Als ich heute mal wieder feministische Themen unters Facebook-Volk brachte, schrieb mir eine meiner Besten folgendes auf die Pinnwand:
Also Lantzschi: genau deshalb könnte ich mich nicht jeden Tag mit solchen Themen beschäftigen! Ich geh hier beim hören kaputt! Das macht mich so wütend, wenn ich mitbekomme, wie Feminismus bagatellisiert wird, belächelt und sogar als Hindernis empfunden. Ich bekomme da nur „Wutstammeln“.
Wie kannst du da tagtäglich so ruhig bleiben!?
Mich würde erstmal interessieren, warum sie meine wütenden Pamphlete, die ich hier und bei der Mädchenmannschaft verfasse als „ruhig“ lablet, aber sie kennt mich wohl ganz anders…
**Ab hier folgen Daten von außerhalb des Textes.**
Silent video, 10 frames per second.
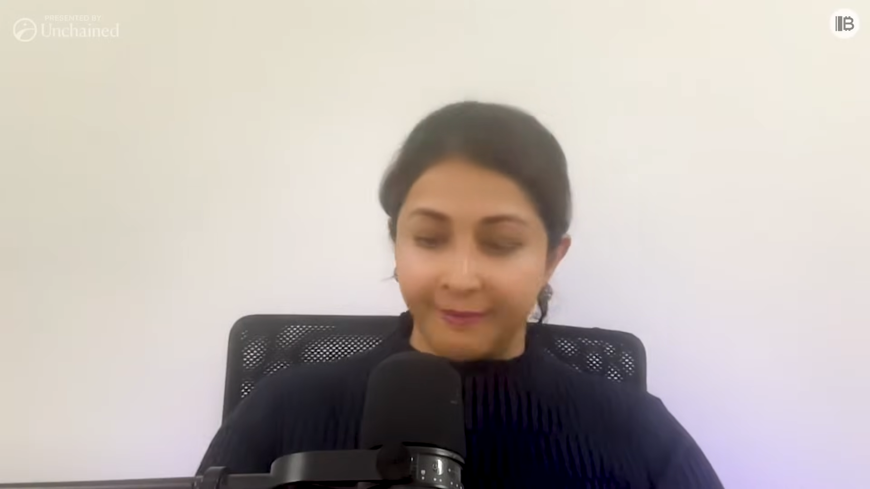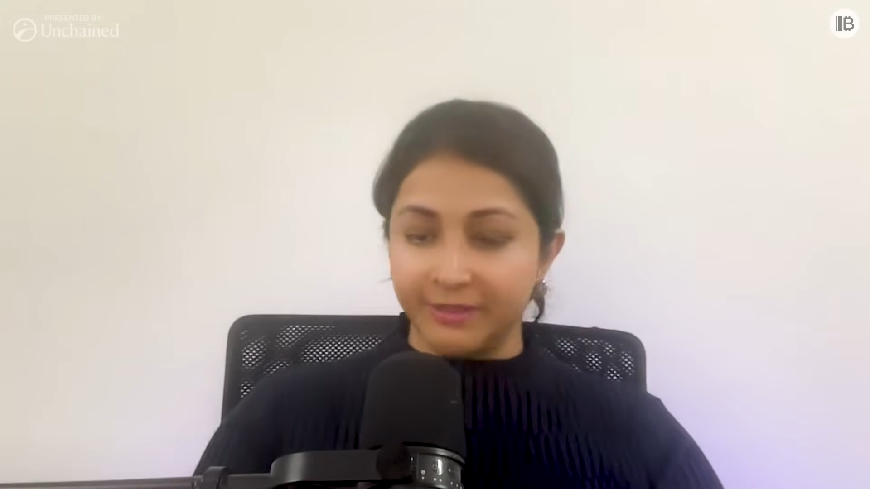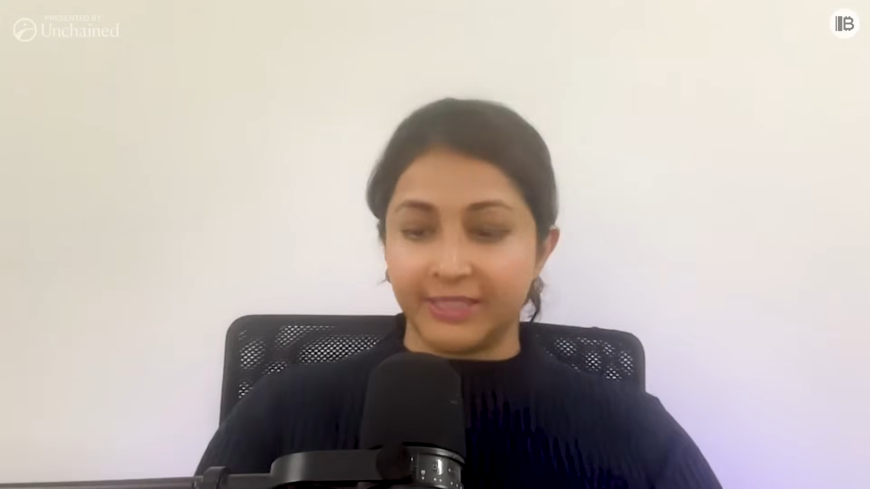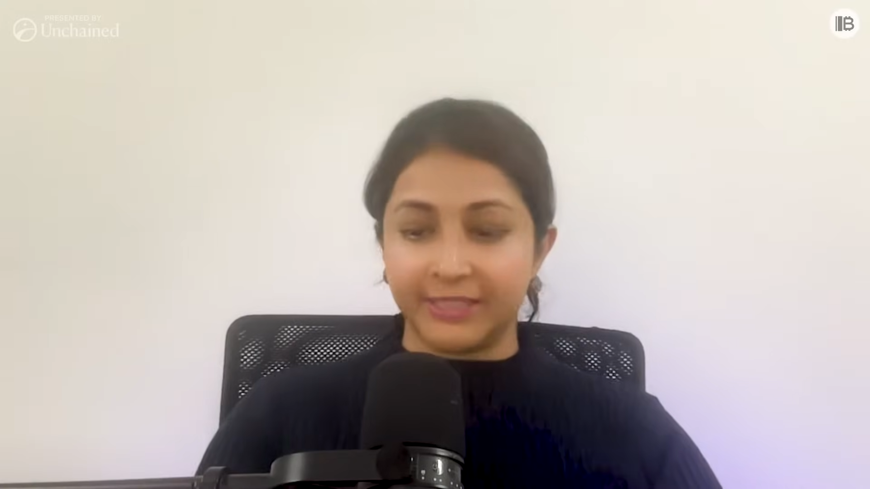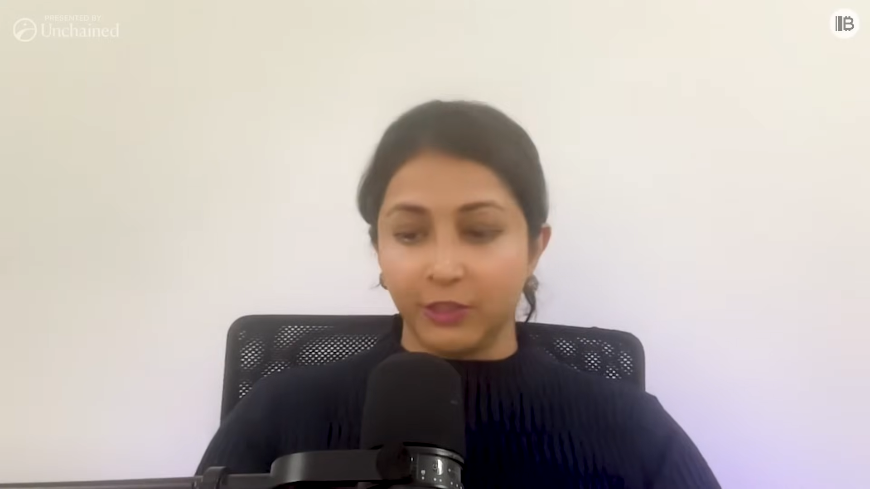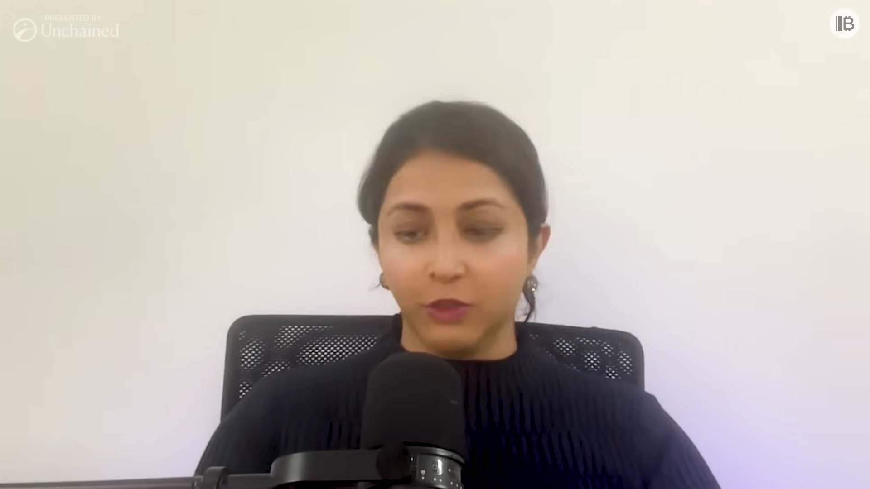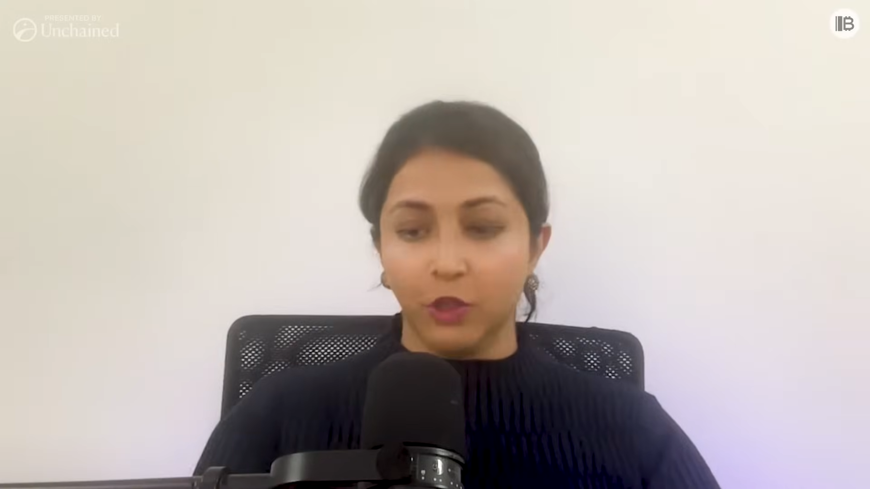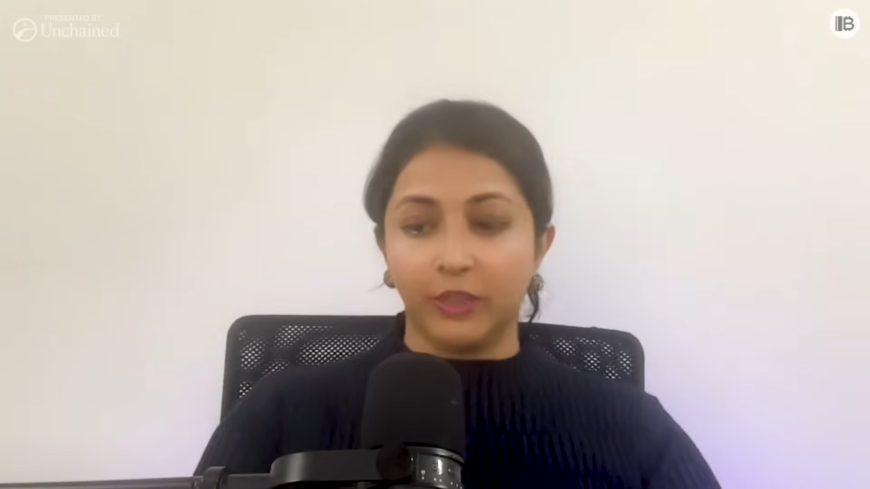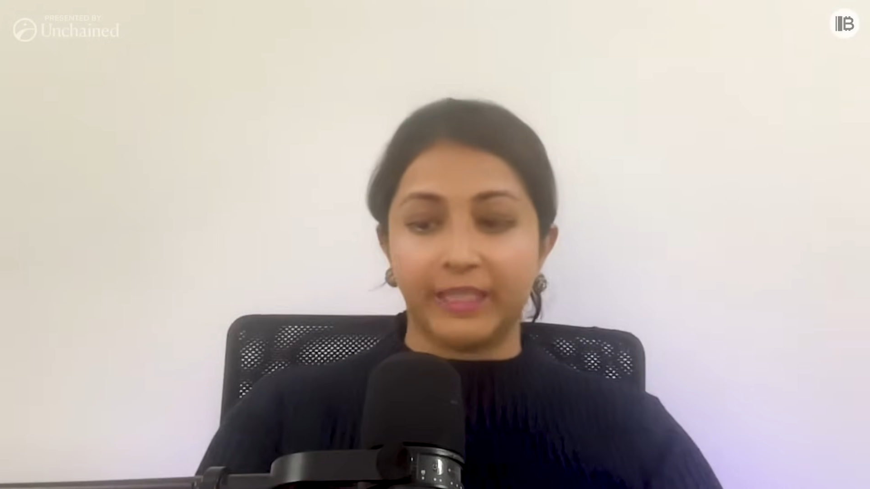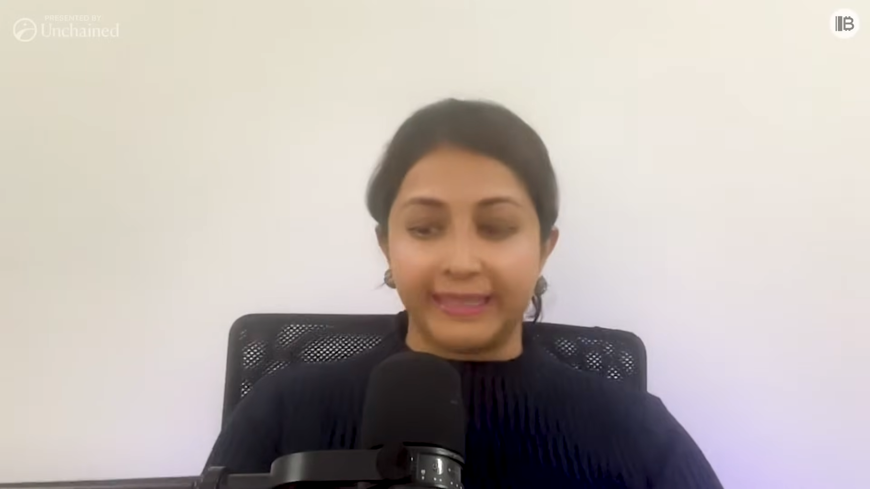still
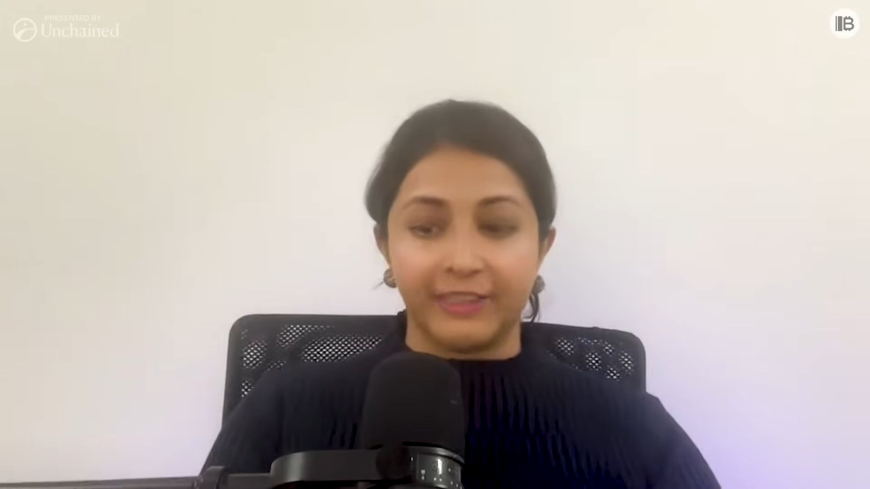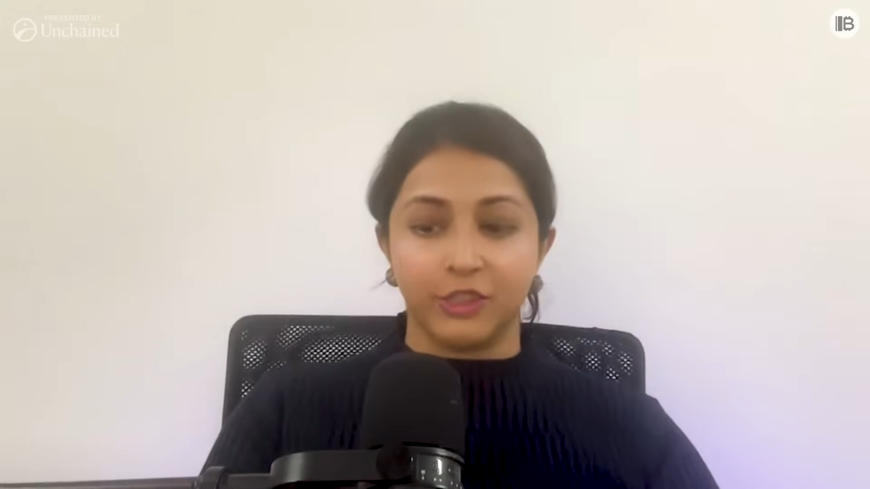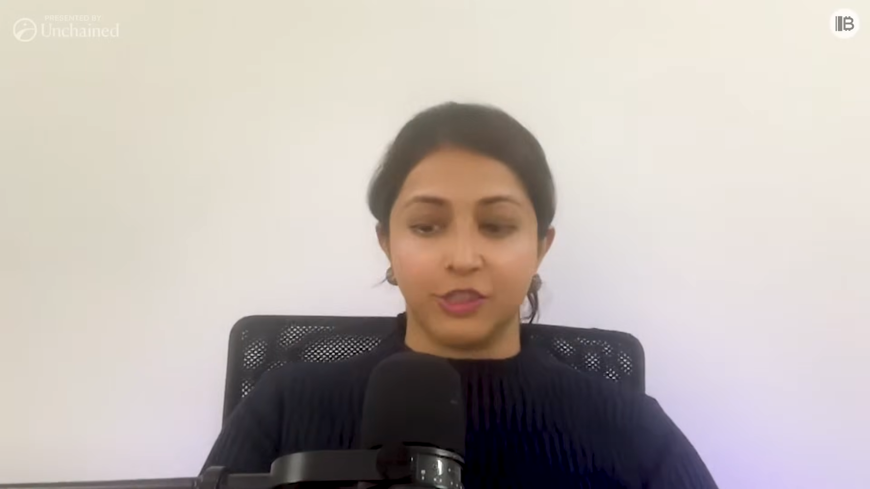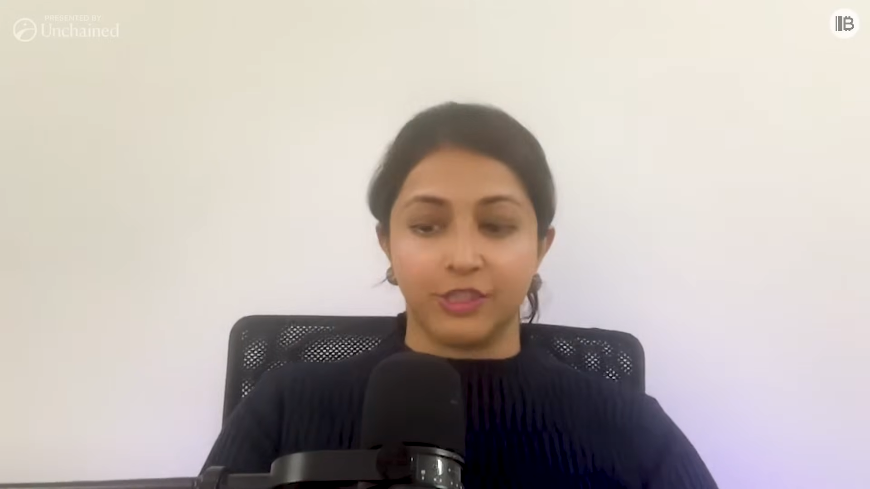looking into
Aber Unrecht hat sie natürlich nicht, als Feminist_in schlagen dir Hasstiraden entgegen und auch meine Mum war anfangs skeptisch, ob ich denn mit solch einem Studiengang (Gender) überhaupt später beim Chef (!) einen guten Eindruck beim Vorstellungsgespräch machen könne. Mal davon abgesehen, dass mir meine politische Einstellung nicht auf die Stirn geschrieben ist, würde ich sowieso nicht unter Chauvis arbeiten, egal welches Geschlecht sie auszeichnet.
Ich mach‘ diesen ganzen Mist seit nun mehr fast 1,5 Jahren, hab also ziemlich spät angefangen, mich für Feminismus und Gender zu interessieren. Ich stehe nach wie vor auf flache Witze, schöne Brüste und äußere mich ab und an sehr vulgär über hübsche Frauen, bei küssenden Heteros muss ich manchmal wegschauen. PC durchströmt also meinen Körper nicht vollständig, was ich gut finde und mit meiner mir selbst erarbeiteten Reflektiertheit rechtfertige. Das klingt jetzt sicher arrogant, für mich bedeutet es Selbstschutz. Sonst müsste ich mich wohl selbst verleugnen. Denn der Grund für mein politisches Engagement ist nicht: Lantzschi wird ein besserer Mensch, sondern: Lantzschi versucht zu verstehen und Widersprüche auszuhalten. Dazu gehören die eigenen, die im näheren sozialen Umfeld und die in der Gesellschaft.
Dazu gehören leider auch die Mord- und Vergewaltigungsdrohungen, die mindestens 1x im Vierteljahr in mein Email-Postfach flattern, abwertende, sexistische und frauenfeindliche Kommentare und gierige Blicke süffisant grinsender Männer bei dem Anblick meiner Hand in der Arschtasche meiner Freundin. Das wäre mir früher a) nie passiert oder b) einfach nicht aufgefallen. Manch eine_r kann nun sagen, mensch Lantzschi, hätt’ste dit ma sein jelassen mit dem Emanzenkram, hätt’ste deine Ruhe und wärst glücklij.
Nun, alles eine Frage der Perspektive.
Ich würde entgegnen: Ich habe endlich ein politisches Thema gefunden, für das ich mich begeistern kann (davor wäre ich in die Kategorie „politikverdrossen“ oder „Stammtisch“ gefallen), einen neuen/zusätzlichen Lebensinhalt, Menschen kennen und lieben gelernt, die mein Leben bereichern und mein Herz mit wohliger Wärme füllen und mehrere Perspektiven für die Zukunft. Meine Persönlichkeit beginnt endlich, die Fühler auszustrecken.
Es ist ein schönes Gefühl mit Feminismus erwachsen zu werden.
So. Und jetzt lese ich Valerie Solanas.